▶ _Your objective_: When you transcribe the listing, keep each line exact and drop the pictures.

▶ _Given data_:
::::::::
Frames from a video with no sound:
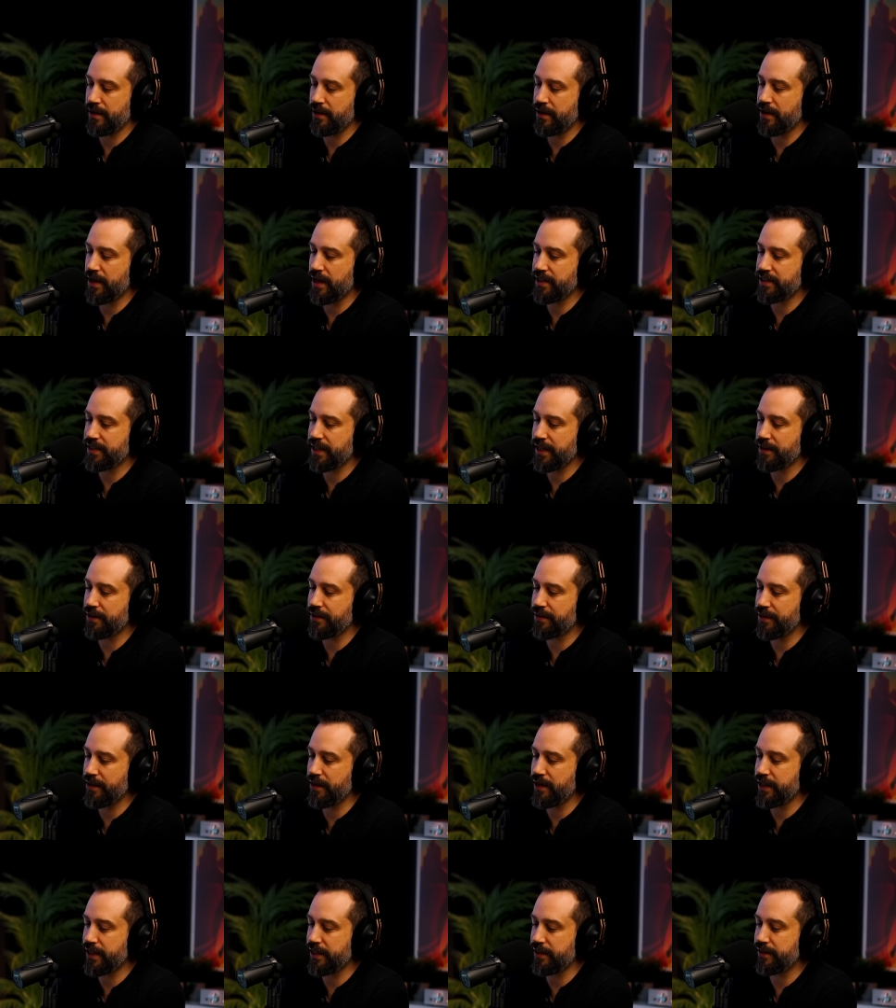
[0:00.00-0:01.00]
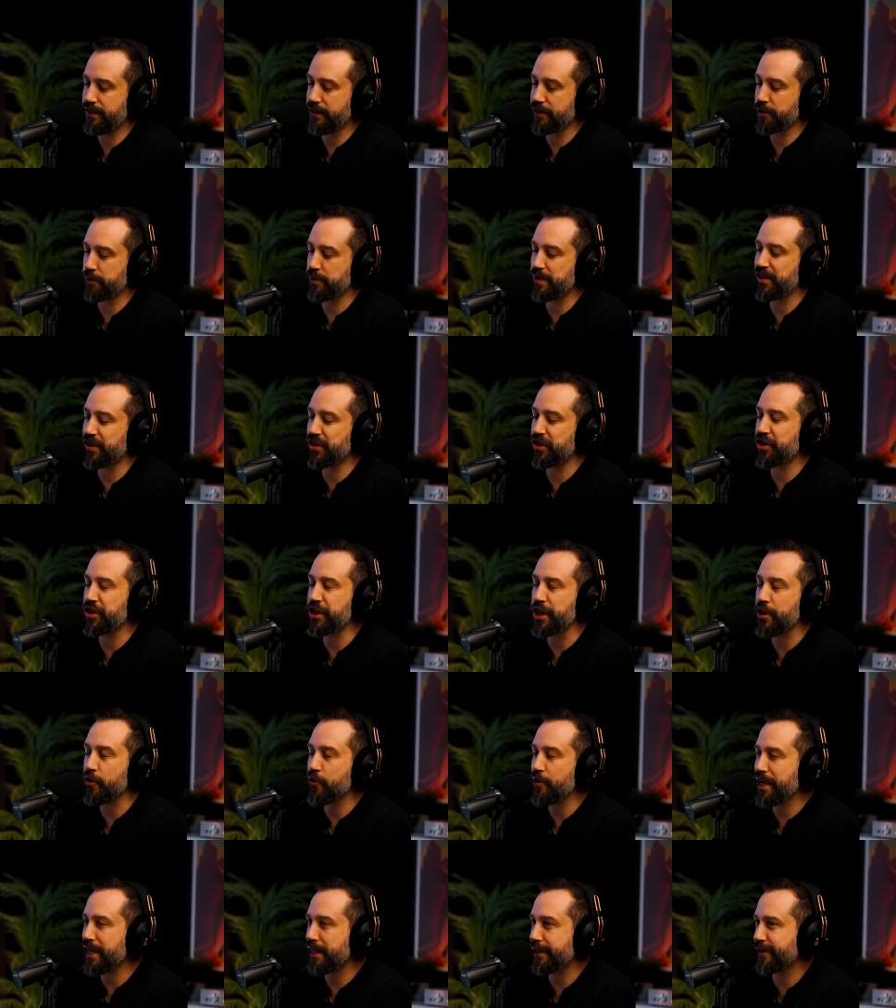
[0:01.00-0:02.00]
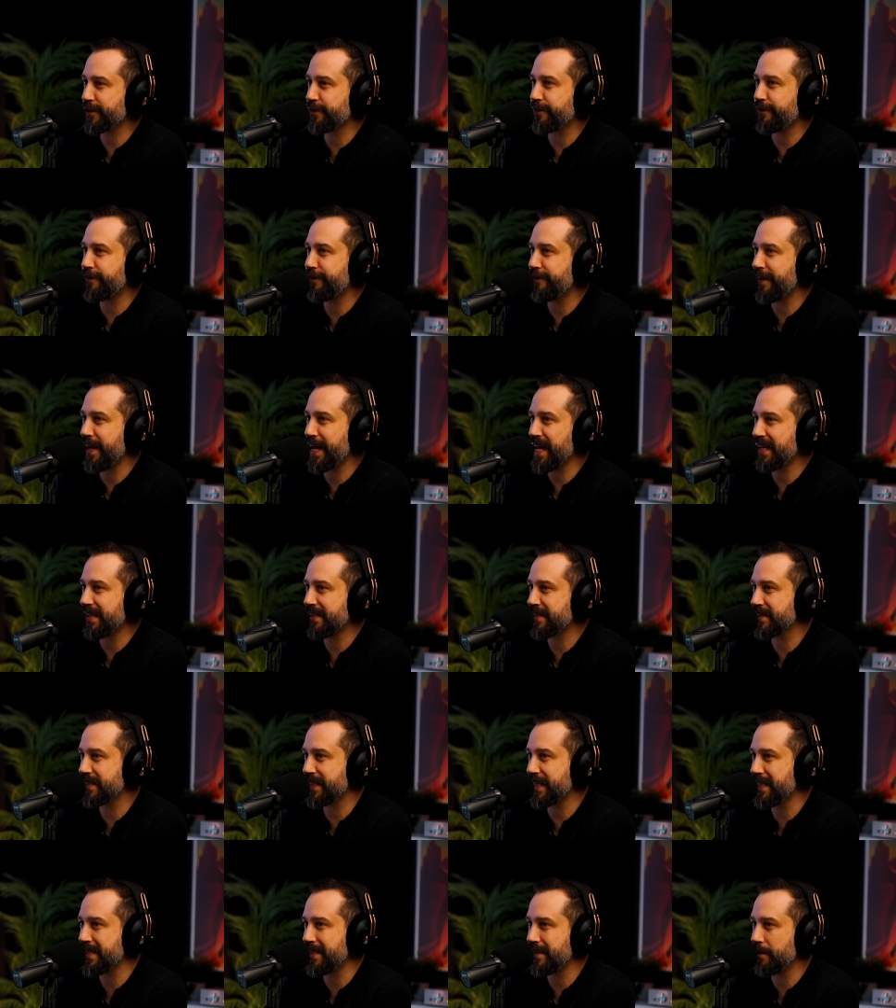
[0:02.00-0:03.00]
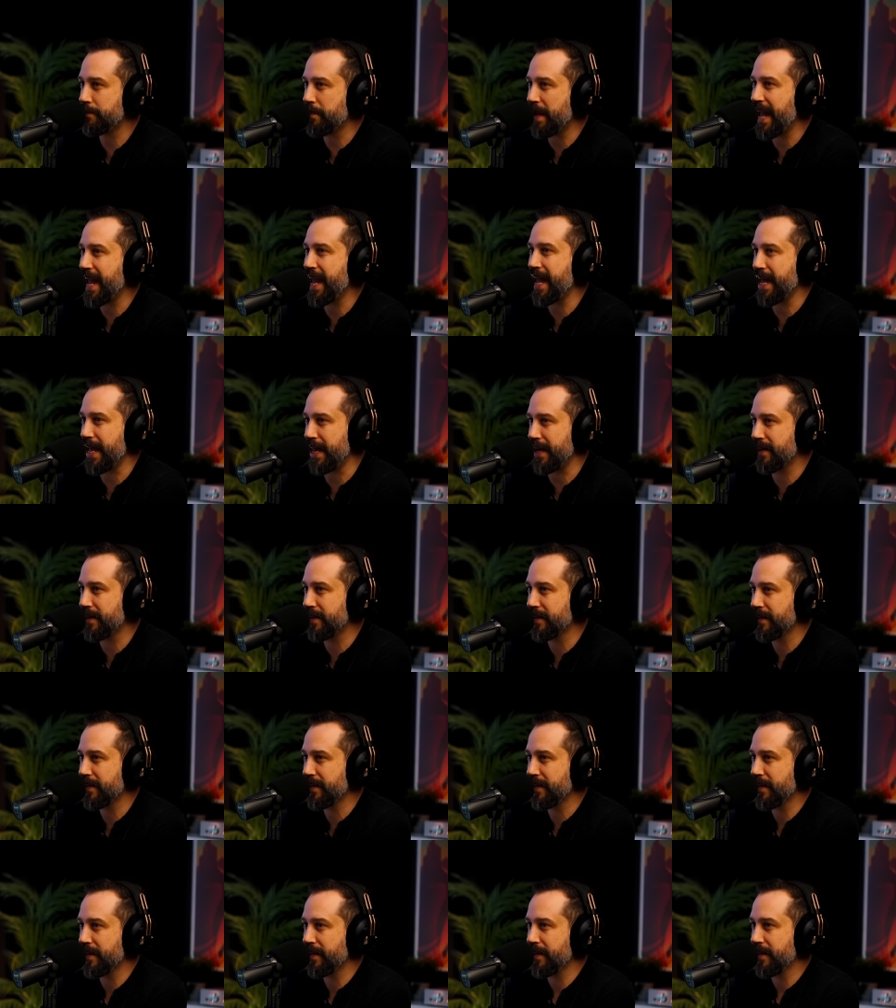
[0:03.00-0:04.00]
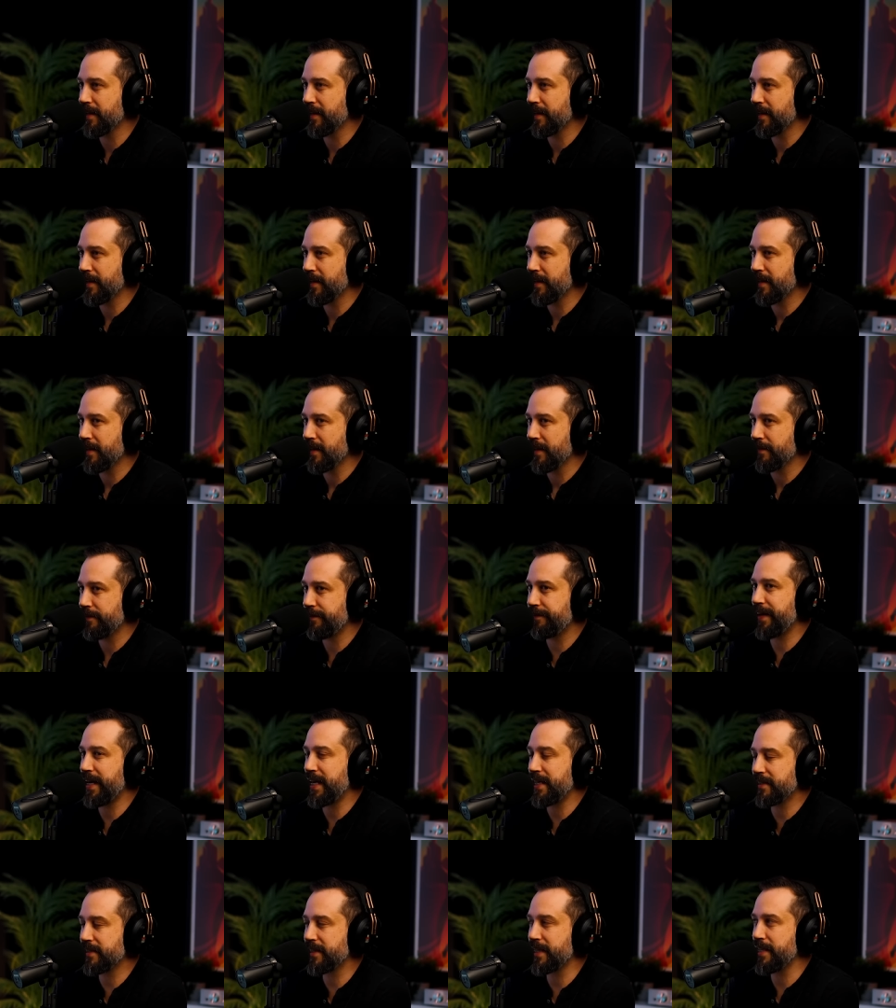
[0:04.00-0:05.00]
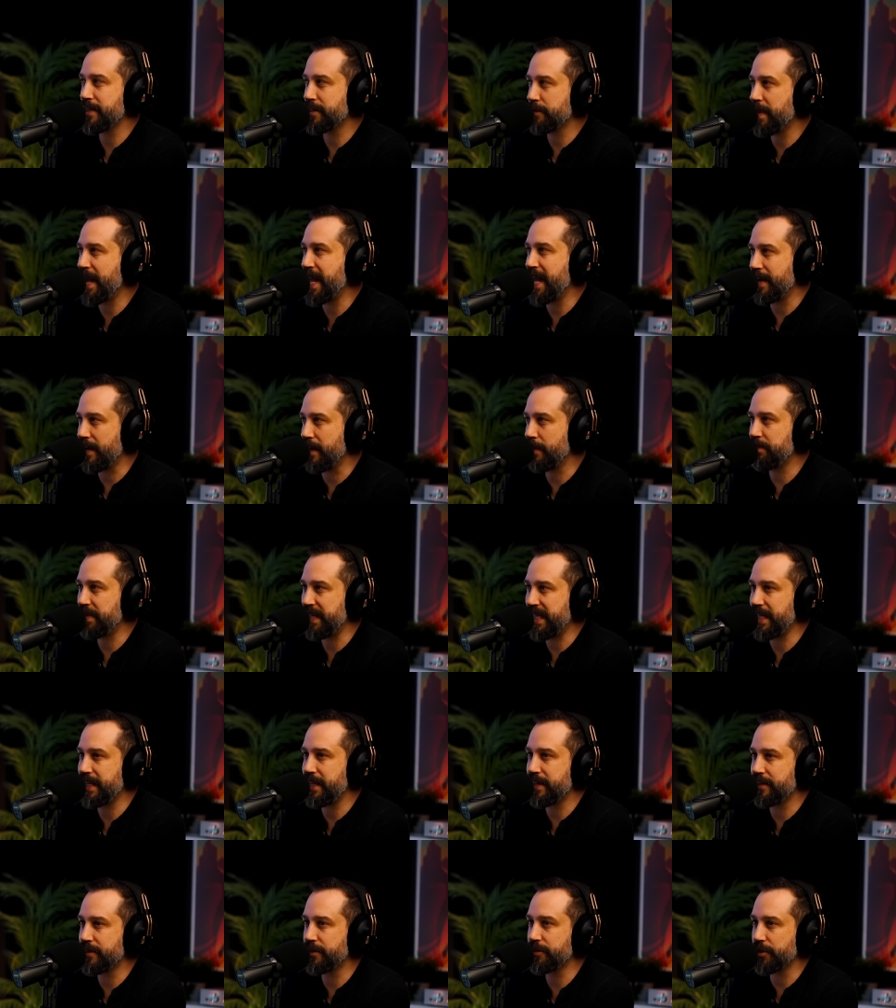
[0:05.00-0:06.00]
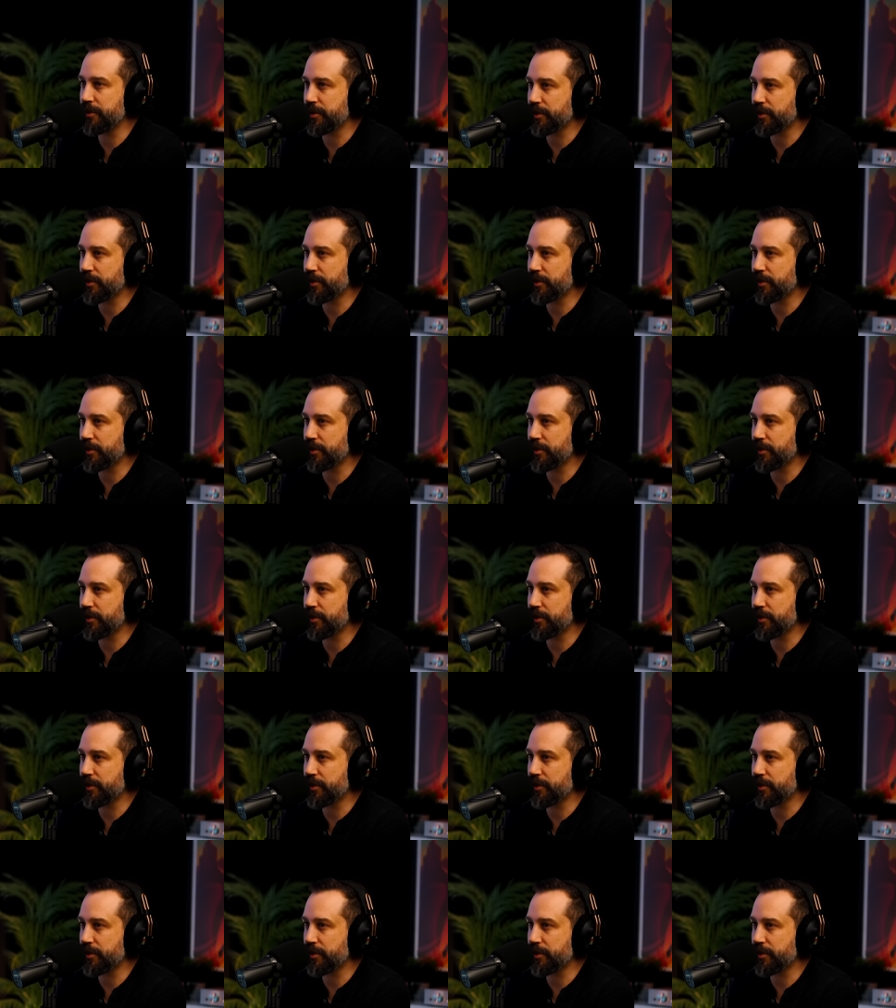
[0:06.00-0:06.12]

1930 this mysterious fair skinned man, fair skinned man appeared in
::::::::
▶ _Exercise output_:
Frames from a video with no sound:
[0:00.00-0:01.00]
[0:01.00-0:02.00]
[0:02.00-0:03.00]
[0:03.00-0:04.00]
[0:04.00-0:05.00]
[0:05.00-0:06.00]
[0:06.00-0:06.12]

1930 this mysterious fair skinned man, fair skinned man appeared in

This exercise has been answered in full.